#### Input for this task:

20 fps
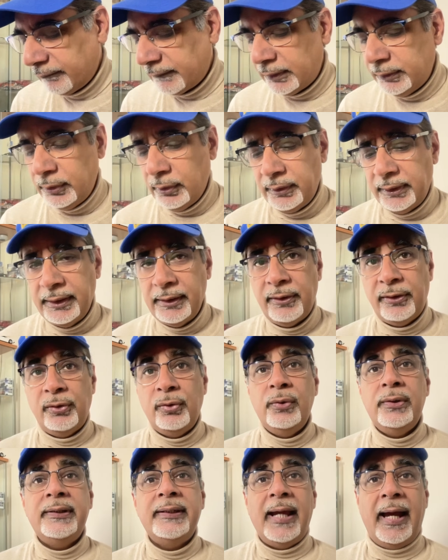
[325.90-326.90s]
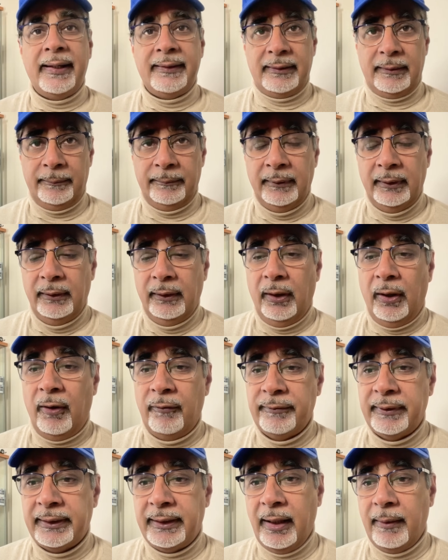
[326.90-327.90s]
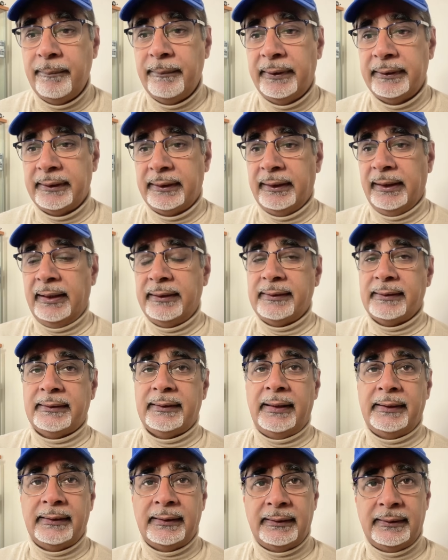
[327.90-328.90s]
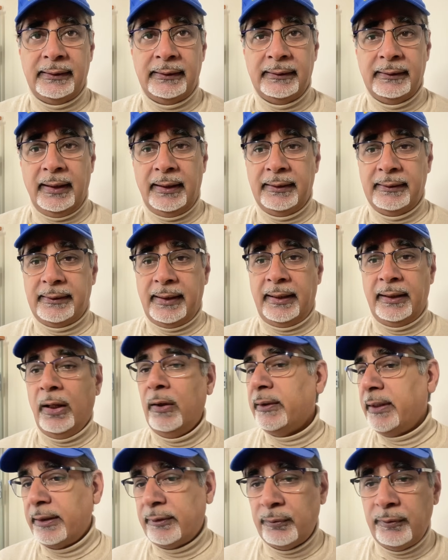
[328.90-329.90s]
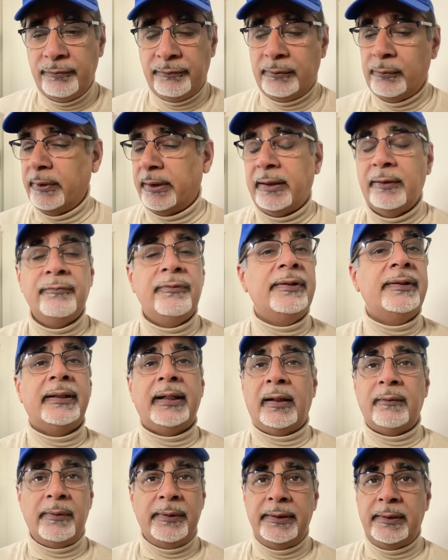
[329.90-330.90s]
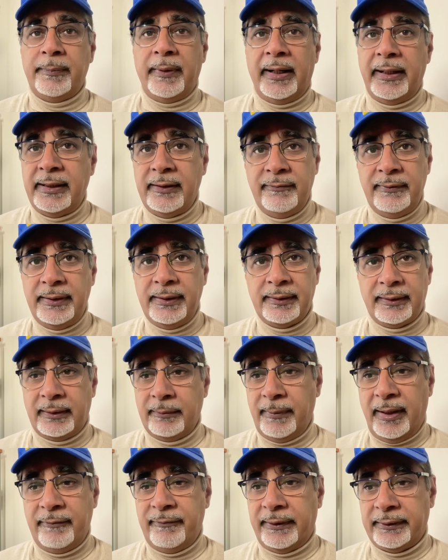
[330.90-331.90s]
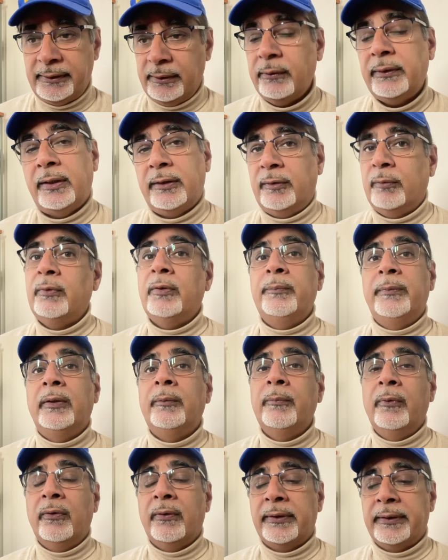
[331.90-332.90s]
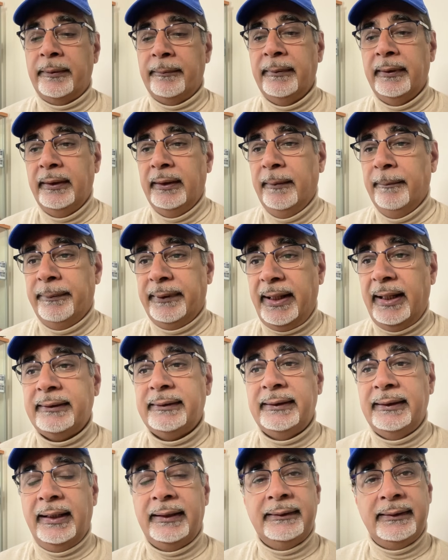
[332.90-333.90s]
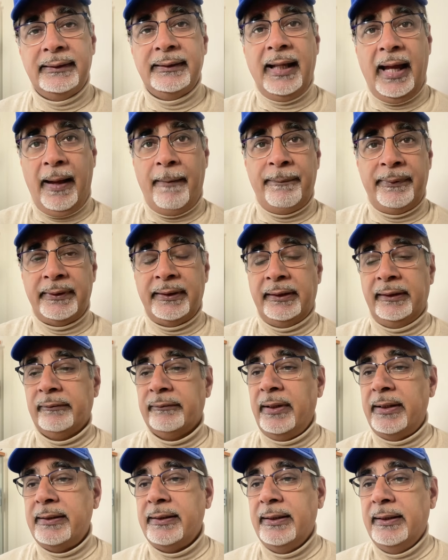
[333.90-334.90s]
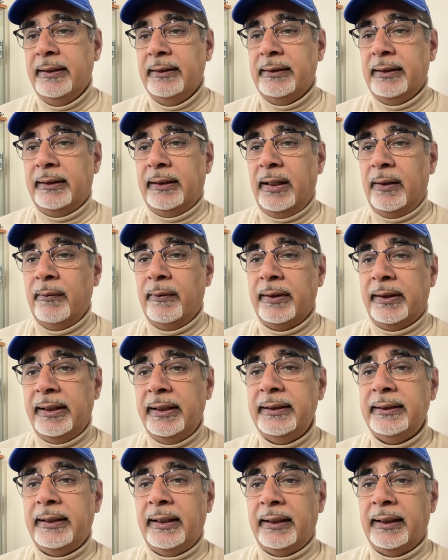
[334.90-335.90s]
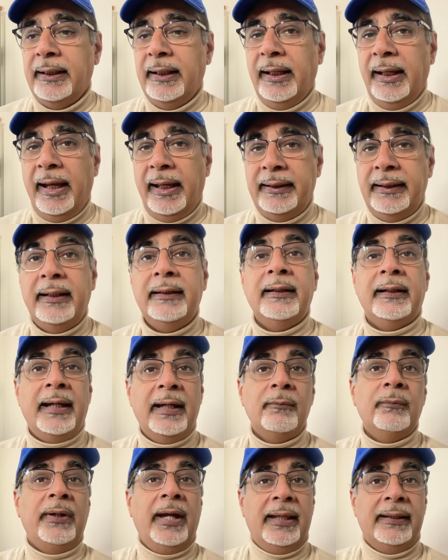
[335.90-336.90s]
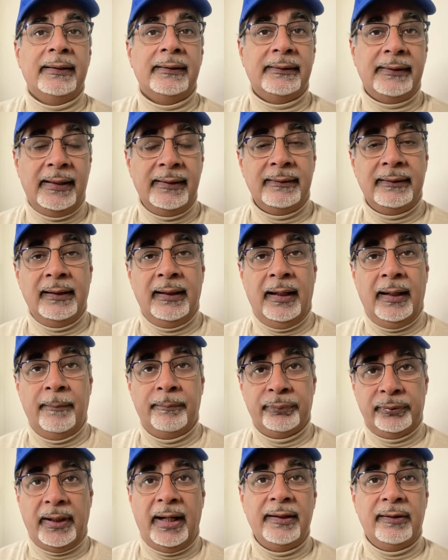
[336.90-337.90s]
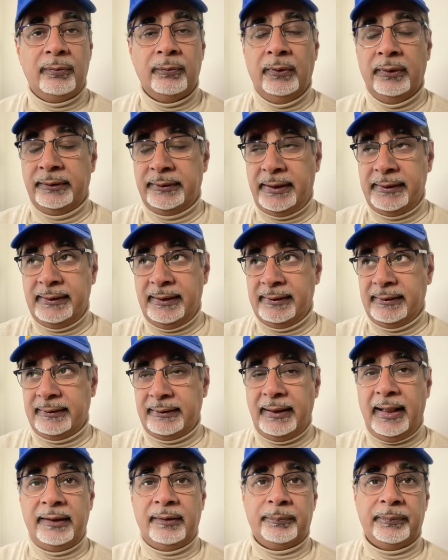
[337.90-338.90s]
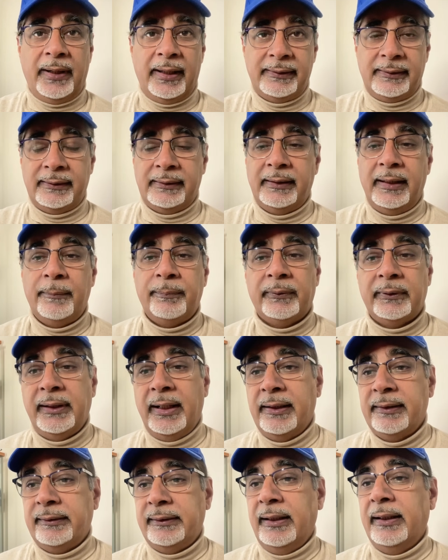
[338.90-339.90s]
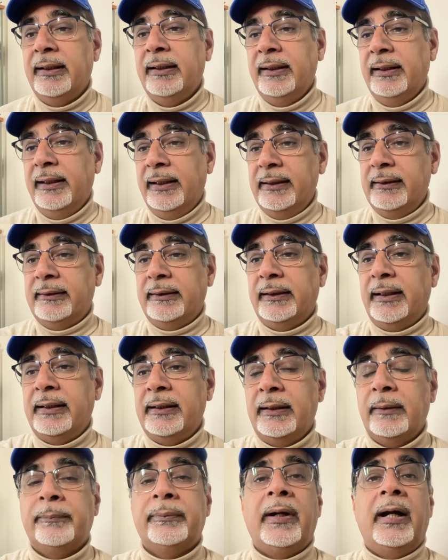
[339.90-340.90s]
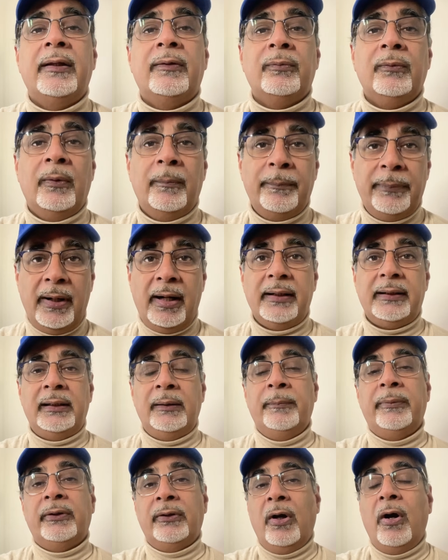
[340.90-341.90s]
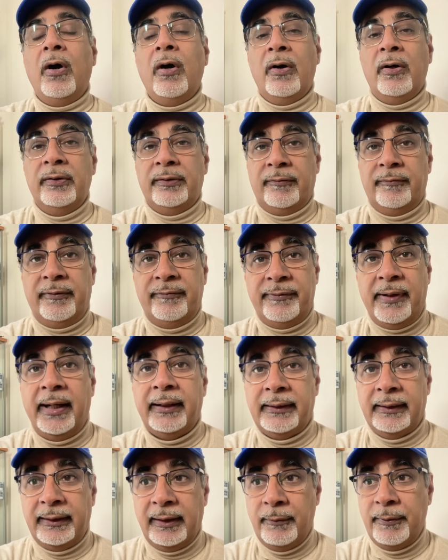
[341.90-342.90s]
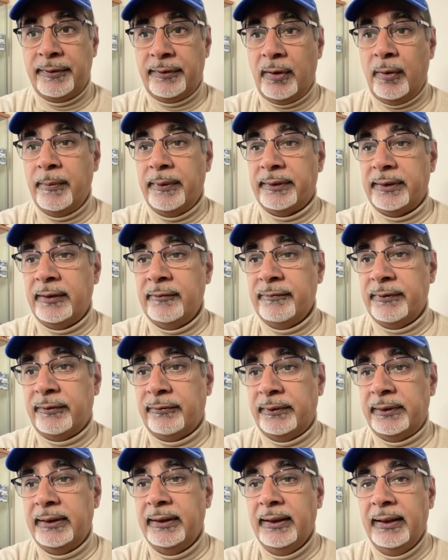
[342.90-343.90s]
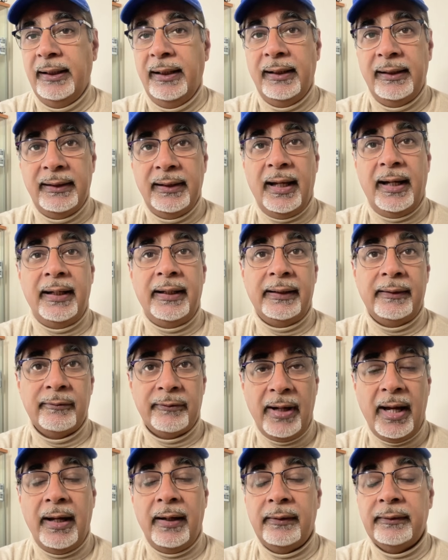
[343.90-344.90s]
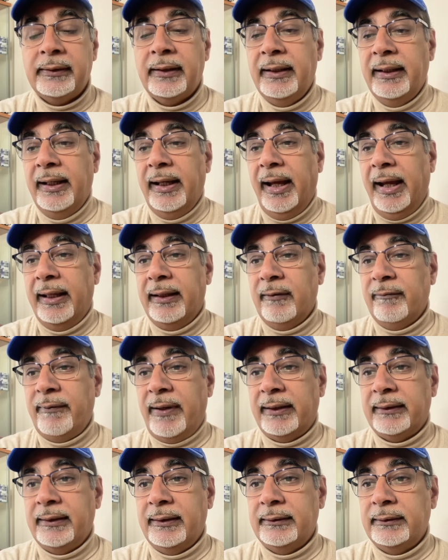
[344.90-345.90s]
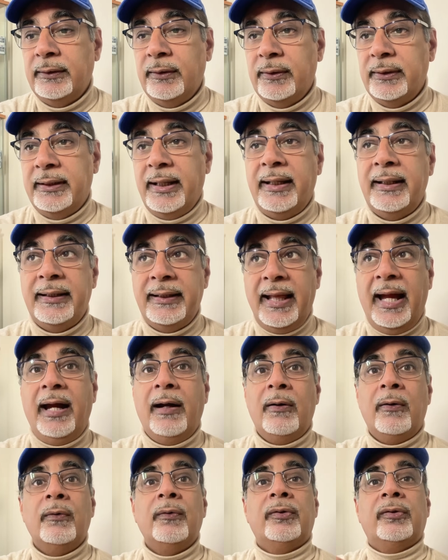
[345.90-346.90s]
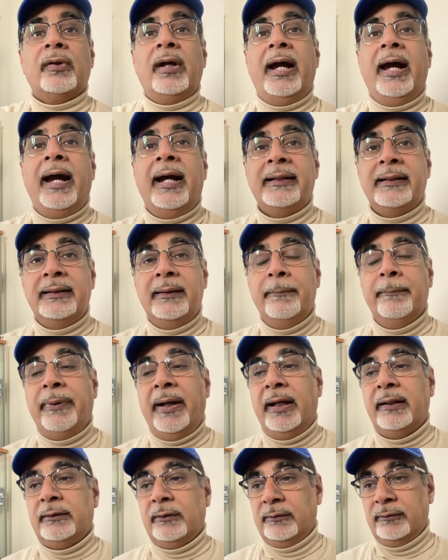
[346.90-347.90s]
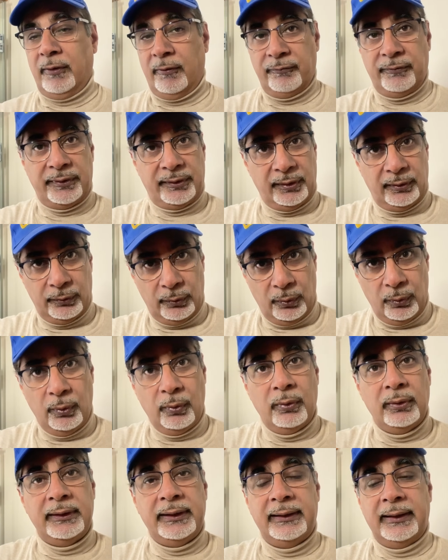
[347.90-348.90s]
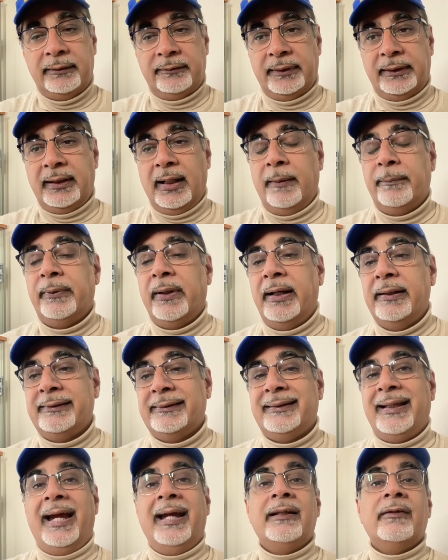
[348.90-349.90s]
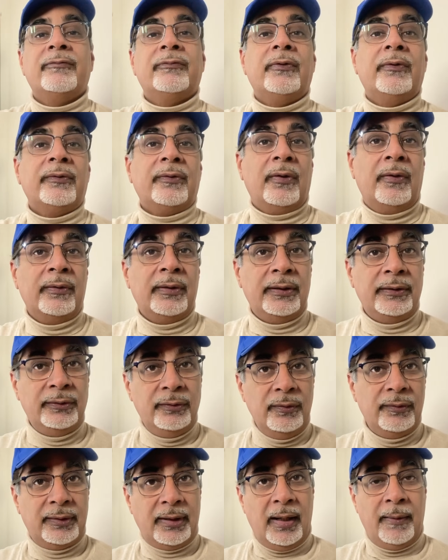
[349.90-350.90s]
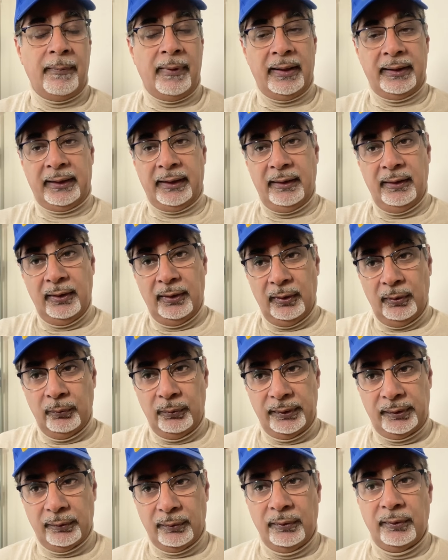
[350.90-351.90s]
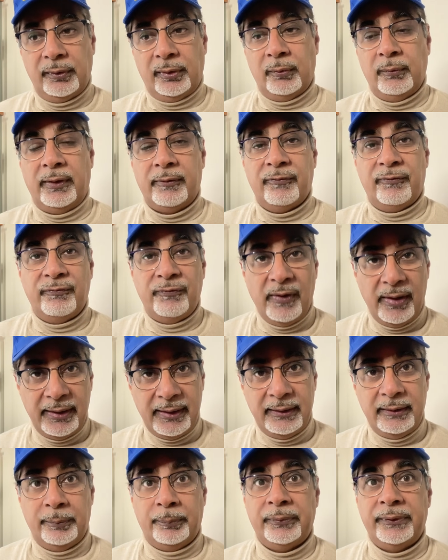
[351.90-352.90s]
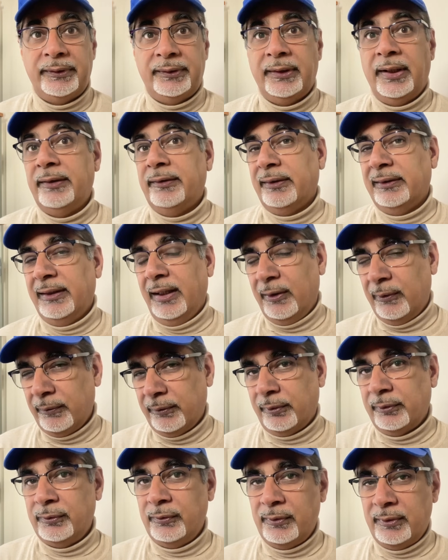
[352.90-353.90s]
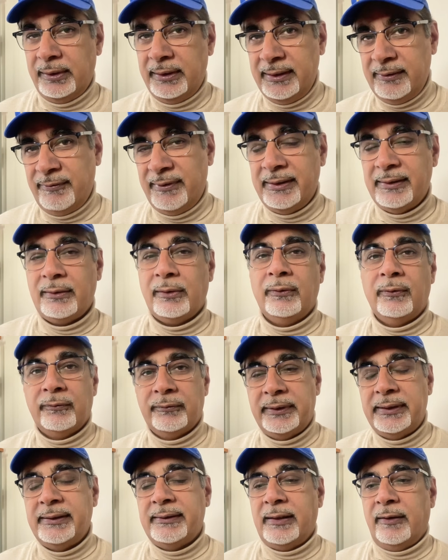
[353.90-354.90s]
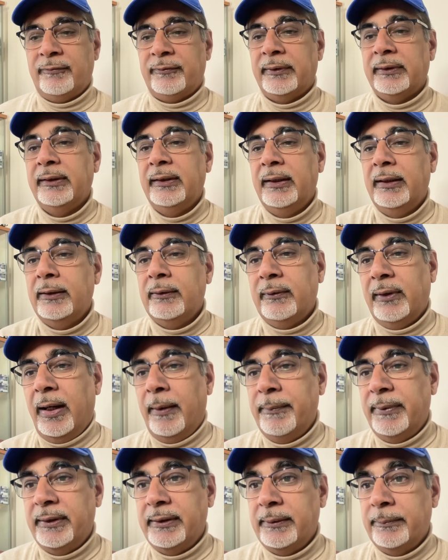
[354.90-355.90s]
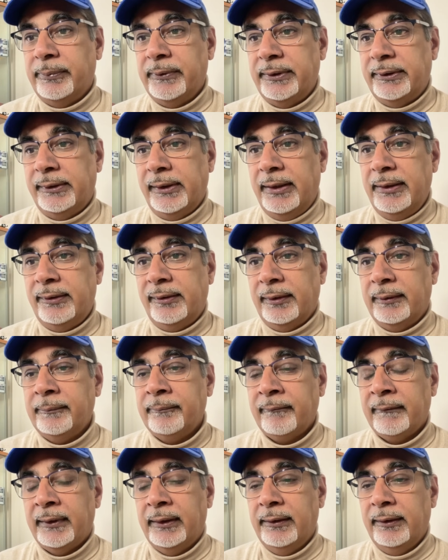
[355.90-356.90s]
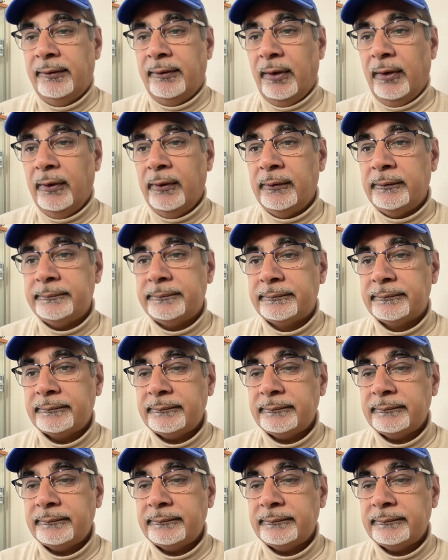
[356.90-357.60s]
you know, the enthusiasm of the government and legislators in saying, oh yes, we're convincing everybody to buy EVs, and the manufacturers, okay, so we'll build more of them. But actually that didn't happen at the rate that they were thinking. And then again, we had the Tesla price war, Tesla slash prices in April last year, instigated a price war partly because of the fact that there was so much inventory lying around, and the fact that, you know, then that also had an impact on, obviously, on all the electric car prices, and of course on the used car market, which also went further depreciation. Also used EVs already suffer quite a bit of depreciation. So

#### Your objective:
From the first line above to the line containing "[355.90-356.90s]", repeat each line exactly. Pictures stay out.

#### Exercise response:
20 fps
[325.90-326.90s]
[326.90-327.90s]
[327.90-328.90s]
[328.90-329.90s]
[329.90-330.90s]
[330.90-331.90s]
[331.90-332.90s]
[332.90-333.90s]
[333.90-334.90s]
[334.90-335.90s]
[335.90-336.90s]
[336.90-337.90s]
[337.90-338.90s]
[338.90-339.90s]
[339.90-340.90s]
[340.90-341.90s]
[341.90-342.90s]
[342.90-343.90s]
[343.90-344.90s]
[344.90-345.90s]
[345.90-346.90s]
[346.90-347.90s]
[347.90-348.90s]
[348.90-349.90s]
[349.90-350.90s]
[350.90-351.90s]
[351.90-352.90s]
[352.90-353.90s]
[353.90-354.90s]
[354.90-355.90s]
[355.90-356.90s]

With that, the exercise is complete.